We fit the model in two steps. First, we compile the model using the compile_model() wrapper for cmdstanpy. The function ensures include paths are configured appropriately such that gptools-stan can be included using Stan’s #include syntax. If you intend to use a different interface, the library path needs to be added to the include_paths of the interface (see the cmdstanpy documentation for details). The library path can be obtained by running python -m gptools.stan from the command line. Second we call the sample method of the compiled model to obtain posterior samples.

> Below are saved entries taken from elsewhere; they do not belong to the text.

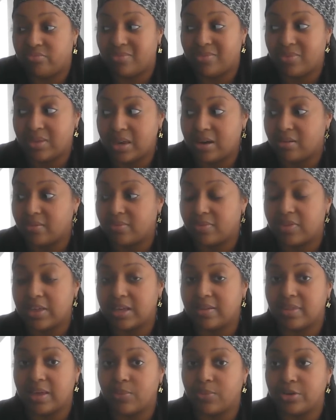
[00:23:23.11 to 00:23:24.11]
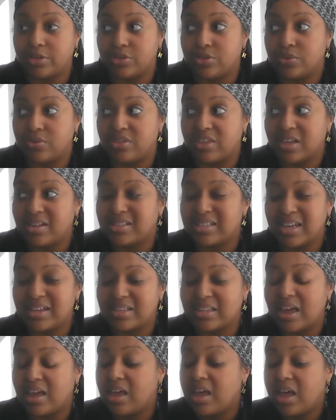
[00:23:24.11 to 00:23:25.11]
they don't think that would do things like
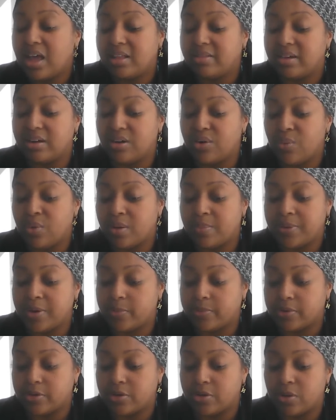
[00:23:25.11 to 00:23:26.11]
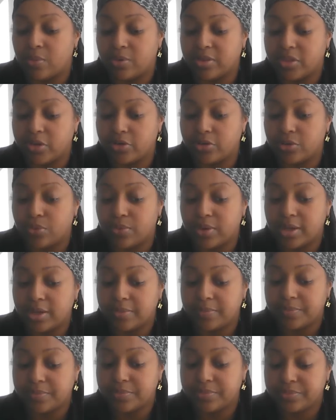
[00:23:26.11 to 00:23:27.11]
that they don't want people to know what they're
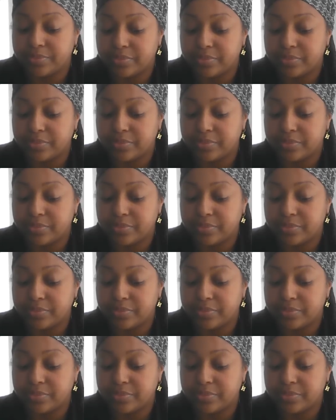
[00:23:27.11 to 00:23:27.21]
doingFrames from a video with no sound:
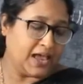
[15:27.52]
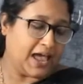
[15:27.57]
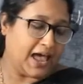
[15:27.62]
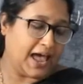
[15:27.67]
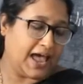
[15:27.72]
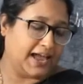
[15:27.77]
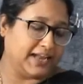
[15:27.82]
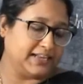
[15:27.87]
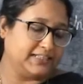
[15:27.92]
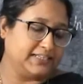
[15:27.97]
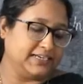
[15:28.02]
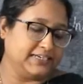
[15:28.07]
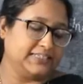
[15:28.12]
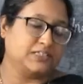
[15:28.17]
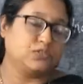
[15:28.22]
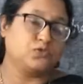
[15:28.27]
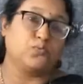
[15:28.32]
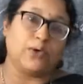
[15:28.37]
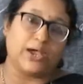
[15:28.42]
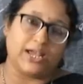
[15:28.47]
And they
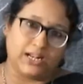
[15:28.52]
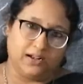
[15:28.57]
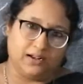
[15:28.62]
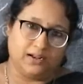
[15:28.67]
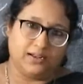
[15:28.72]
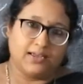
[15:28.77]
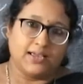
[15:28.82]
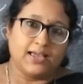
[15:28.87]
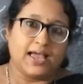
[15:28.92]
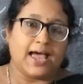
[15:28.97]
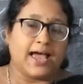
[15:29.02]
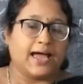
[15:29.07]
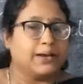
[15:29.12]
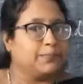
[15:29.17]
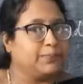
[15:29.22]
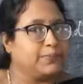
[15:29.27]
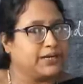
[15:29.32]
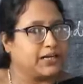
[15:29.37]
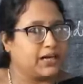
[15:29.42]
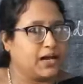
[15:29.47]
swell
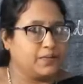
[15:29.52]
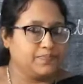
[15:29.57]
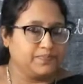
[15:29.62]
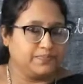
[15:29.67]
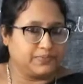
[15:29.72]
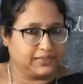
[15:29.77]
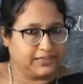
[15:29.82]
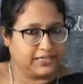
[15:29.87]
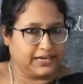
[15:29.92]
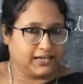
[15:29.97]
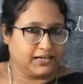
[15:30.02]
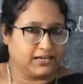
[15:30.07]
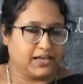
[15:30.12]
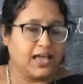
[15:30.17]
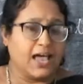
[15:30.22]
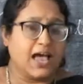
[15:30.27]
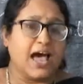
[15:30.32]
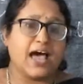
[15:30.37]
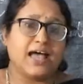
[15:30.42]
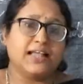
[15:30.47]
and become thick.
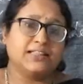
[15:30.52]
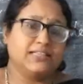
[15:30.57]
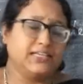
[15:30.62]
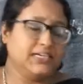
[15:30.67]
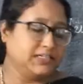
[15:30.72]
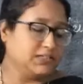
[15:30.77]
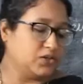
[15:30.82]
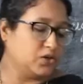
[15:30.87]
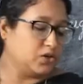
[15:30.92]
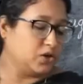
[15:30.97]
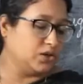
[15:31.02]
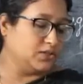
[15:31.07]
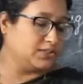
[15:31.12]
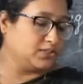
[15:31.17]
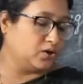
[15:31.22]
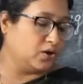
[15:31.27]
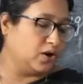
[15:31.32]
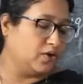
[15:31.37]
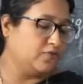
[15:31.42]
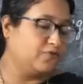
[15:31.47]
And these are
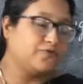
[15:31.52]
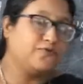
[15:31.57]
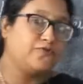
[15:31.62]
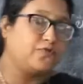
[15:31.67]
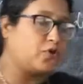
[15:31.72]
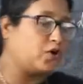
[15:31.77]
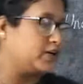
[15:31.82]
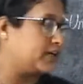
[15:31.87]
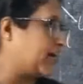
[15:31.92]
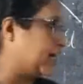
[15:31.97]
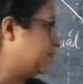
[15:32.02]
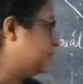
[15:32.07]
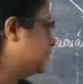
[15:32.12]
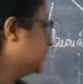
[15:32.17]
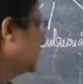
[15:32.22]
also of 4 types,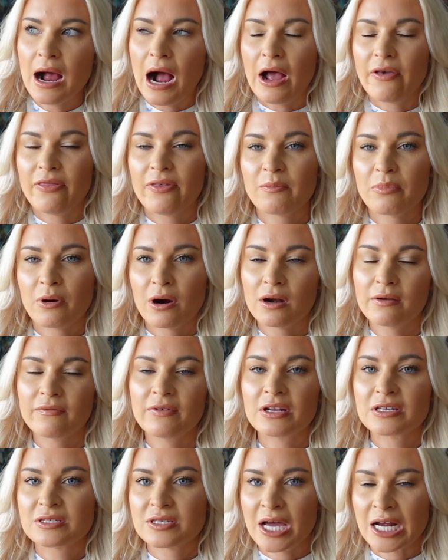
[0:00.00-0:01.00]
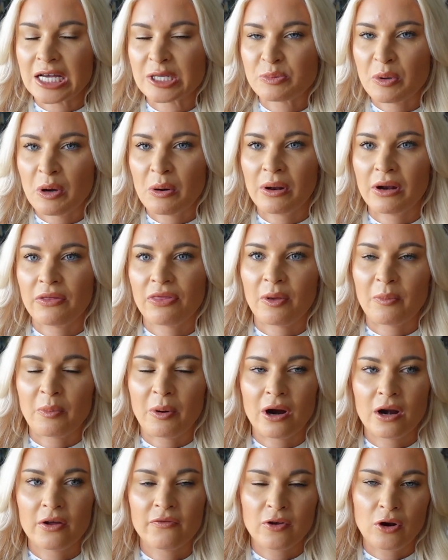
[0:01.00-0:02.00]
I think part of it is Expo, and I think
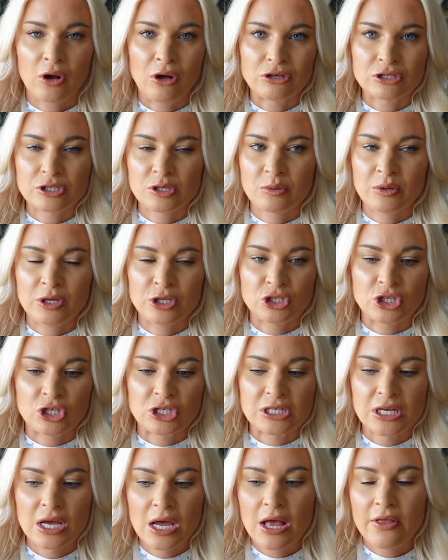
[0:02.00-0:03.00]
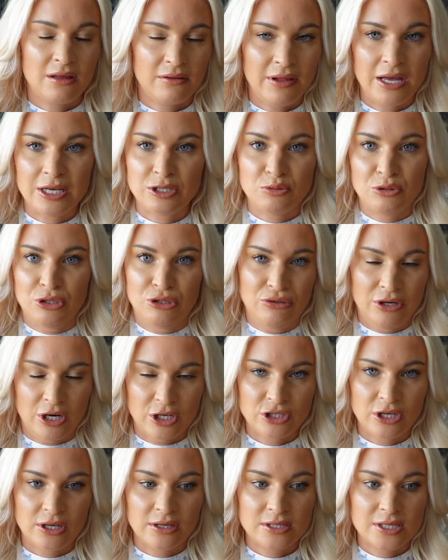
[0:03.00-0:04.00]
part of it also is just the less
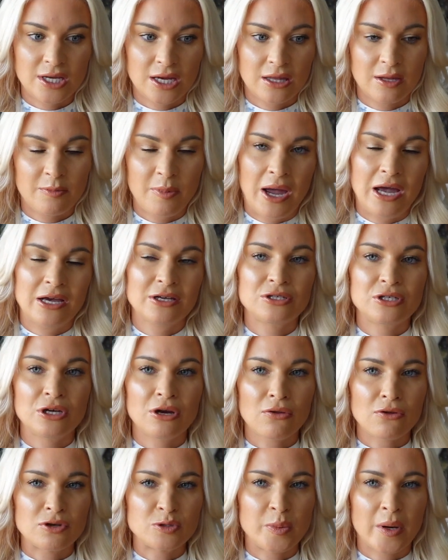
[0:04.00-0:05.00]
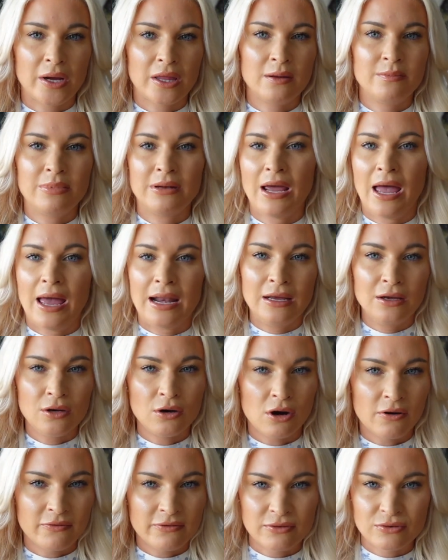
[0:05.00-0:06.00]
restrictions. Like in the past year, there's barely been any
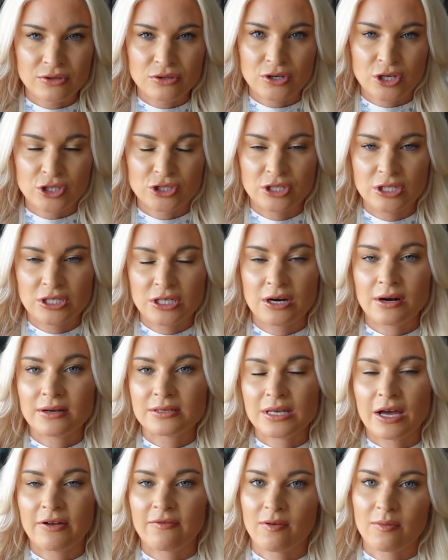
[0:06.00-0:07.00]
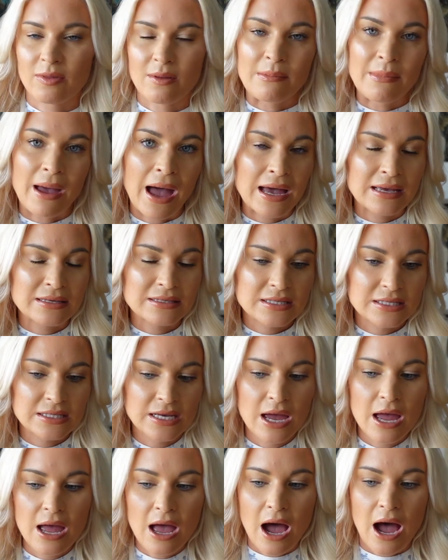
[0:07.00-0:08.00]
COVID restrictions here aside from the masks.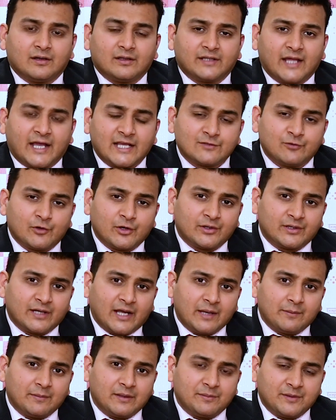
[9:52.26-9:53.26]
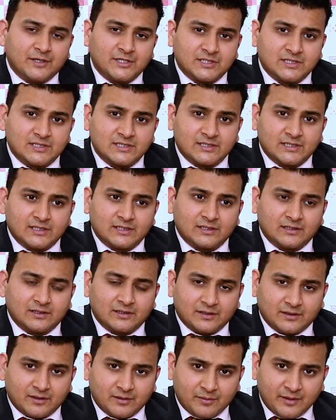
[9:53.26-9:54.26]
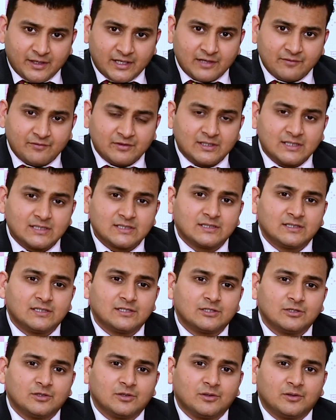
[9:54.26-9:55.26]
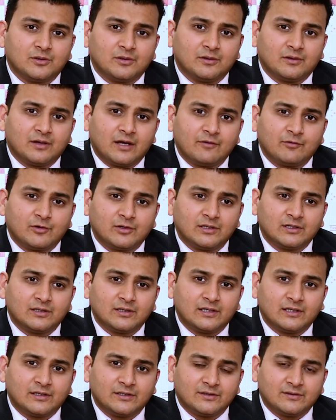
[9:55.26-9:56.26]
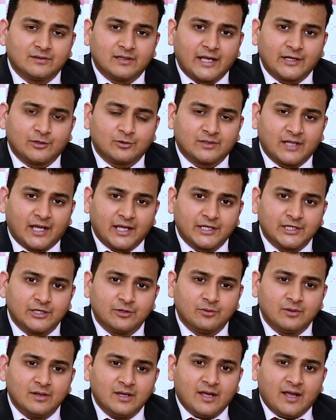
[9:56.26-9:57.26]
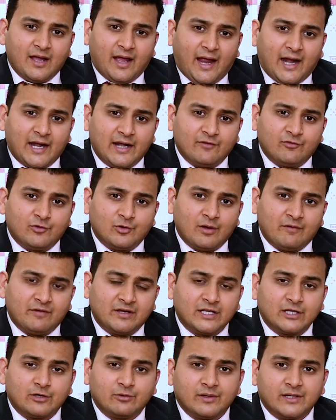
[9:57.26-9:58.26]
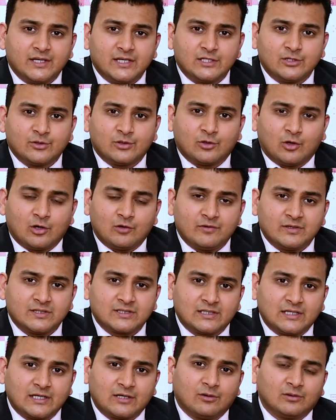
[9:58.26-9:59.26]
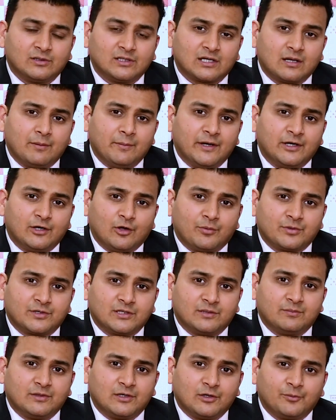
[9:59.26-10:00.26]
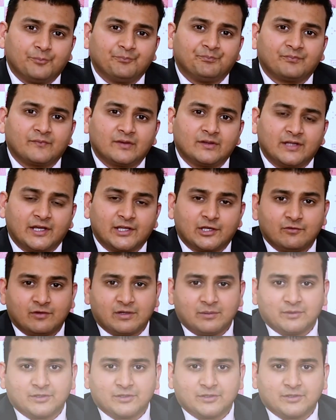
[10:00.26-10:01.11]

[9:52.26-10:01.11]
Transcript: thanks for your time and patience in bearing with us. So I would like to thank you, and if you have any queries, you can always click on the comment option below. Thank you very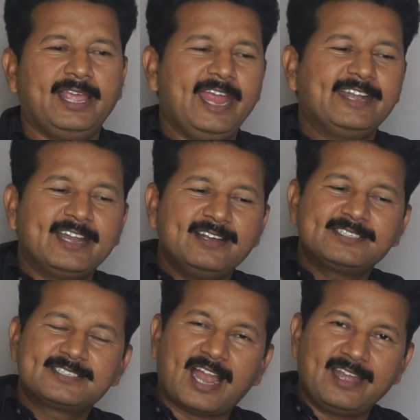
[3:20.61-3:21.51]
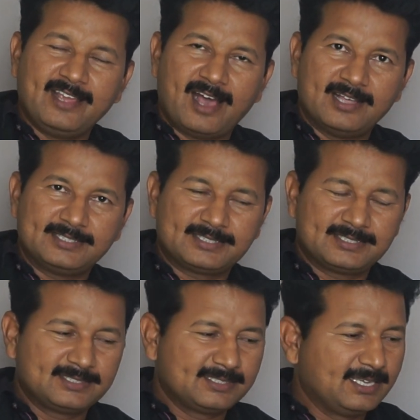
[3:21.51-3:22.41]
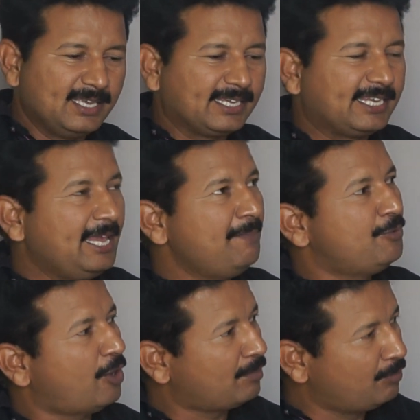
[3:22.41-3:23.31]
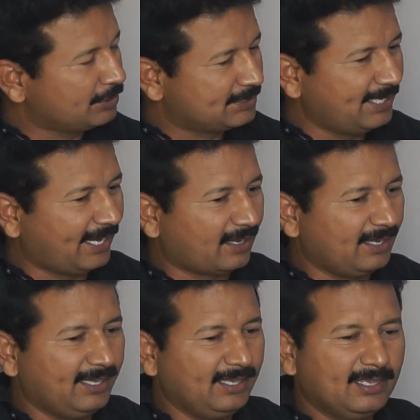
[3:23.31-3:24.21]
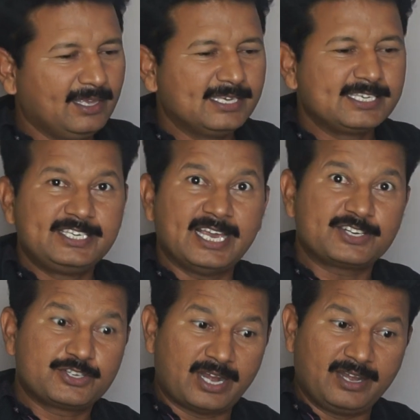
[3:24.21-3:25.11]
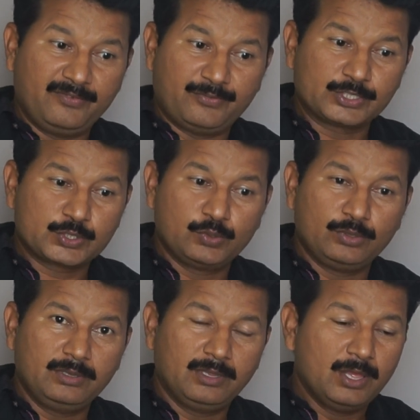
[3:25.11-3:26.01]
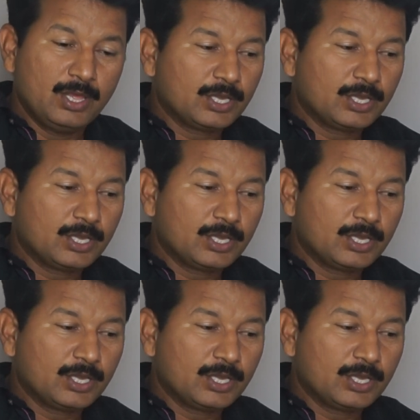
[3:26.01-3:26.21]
attend study hours, keep your books neatly, get ready for school,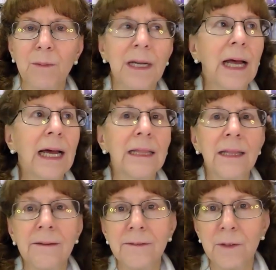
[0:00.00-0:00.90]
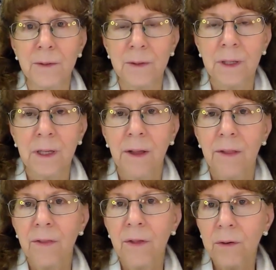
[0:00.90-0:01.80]
but I love you.
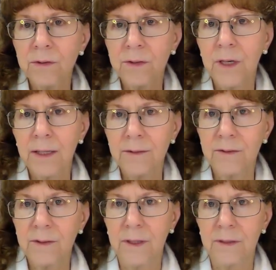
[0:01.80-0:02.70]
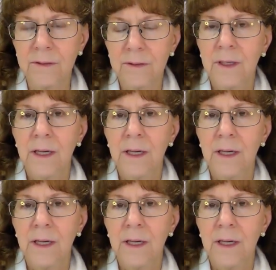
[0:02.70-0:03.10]
Those kinds of things.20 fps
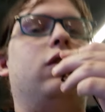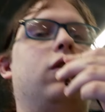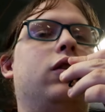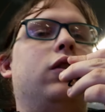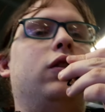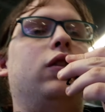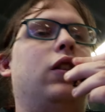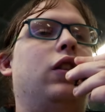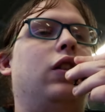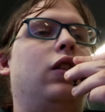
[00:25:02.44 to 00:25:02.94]

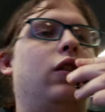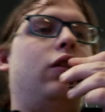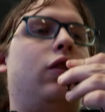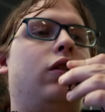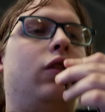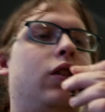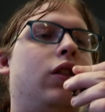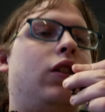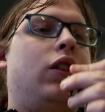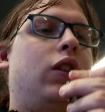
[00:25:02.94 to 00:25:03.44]
on to
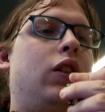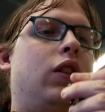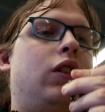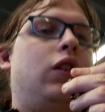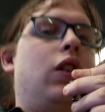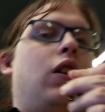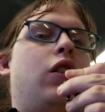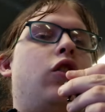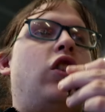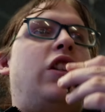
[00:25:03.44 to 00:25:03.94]

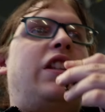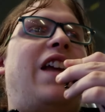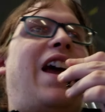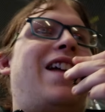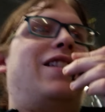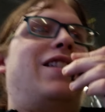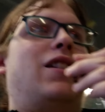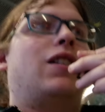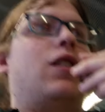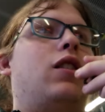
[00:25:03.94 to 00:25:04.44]

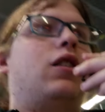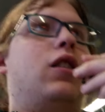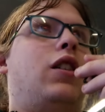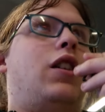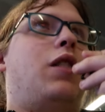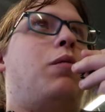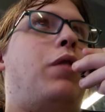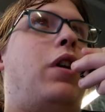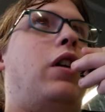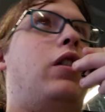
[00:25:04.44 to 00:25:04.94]
Gdansk
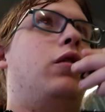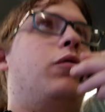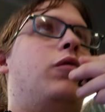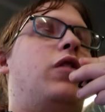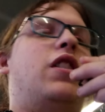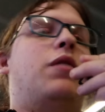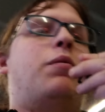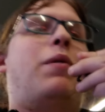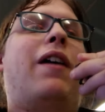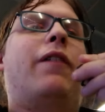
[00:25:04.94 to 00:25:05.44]
in Poland, which
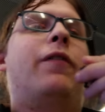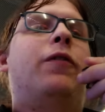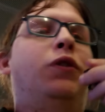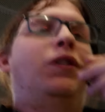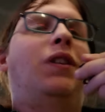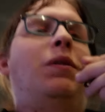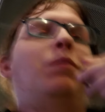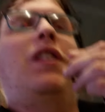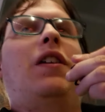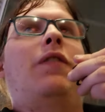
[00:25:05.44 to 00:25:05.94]
is about a
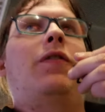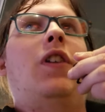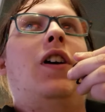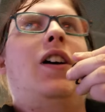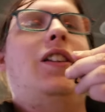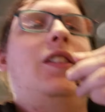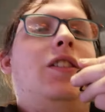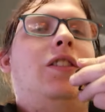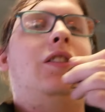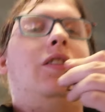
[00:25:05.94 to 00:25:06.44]
forty minute
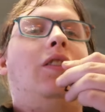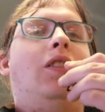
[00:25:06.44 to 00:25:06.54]
flight.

from gptools.stan import compile_model


model = compile_model(stan_file="logistic_regression.stan")
data = {
    "n": n,
    "p": n,
    "y": y,
    "epsilon": epsilon,
}
fit = model.sample(data, seed=seed, show_progress=False)
print(fit.diagnose())

Processing csv files: /tmp/tmpi7eva6c7/logistic_regressionvahks4mm/logistic_regression-20230914200704_1.csv, /tmp/tmpi7eva6c7/logistic_regressionvahks4mm/logistic_regression-20230914200704_2.csv, /tmp/tmpi7eva6c7/logistic_regressionvahks4mm/logistic_regression-20230914200704_3.csv, /tmp/tmpi7eva6c7/logistic_regressionvahks4mm/logistic_regression-20230914200704_4.csv

Checking sampler transitions treedepth.
Treedepth satisfactory for all transitions.

Checking sampler transitions for divergences.
No divergent transitions found.

Checking E-BFMI - sampler transitions HMC potential energy.
E-BFMI satisfactory.

Effective sample size satisfactory.

Split R-hat values satisfactory all parameters.

Processing complete, no problems detected.

Finally, we can visualize the inferred probability curve (shown in orange in the left panel with a band representing the posterior interquartile range) and compare it with the synthetic GP we generated (in blue).

fig, (ax1, ax2) = plt.subplots(1, 2, width_ratios=[3, 2])

plot_synthetic_data(x, y, proba, ax1)
lower, center, upper = np.quantile(fit.proba, [0.25, 0.5, 0.75], axis=0)
line, = ax1.plot(x, center, label="inferred latent\nprobability")
ax1.fill_between(x, lower, upper, color=line.get_color(), alpha=0.2)
ax1.legend(fontsize="small", loc=(0.05, .7))

ax2.scatter(fit.length_scale, fit.sigma, marker=".", alpha=0.2)
ax2.scatter(length_scale, sigma, marker="X", color="k", edgecolor="w")
ax2.set_xlabel(r"length scale $\ell$")
ax2.set_ylabel(r"marginal scale $\sigma$")

fig.tight_layout()

../../_images/c25f2baf2728af45d4793b20051edf4f8e198e6591ab710031cf8dc527245e53.png

The panel on the right shows posterior samples of the correlation length \(\ell\) and marginal scale \(\sigma\) of the kernel. The parameter values used to generate the data are shown as a black cross and are consistent with posterior samples. However, the kernel parameters remain weakly identified because the binary observations are not very informative.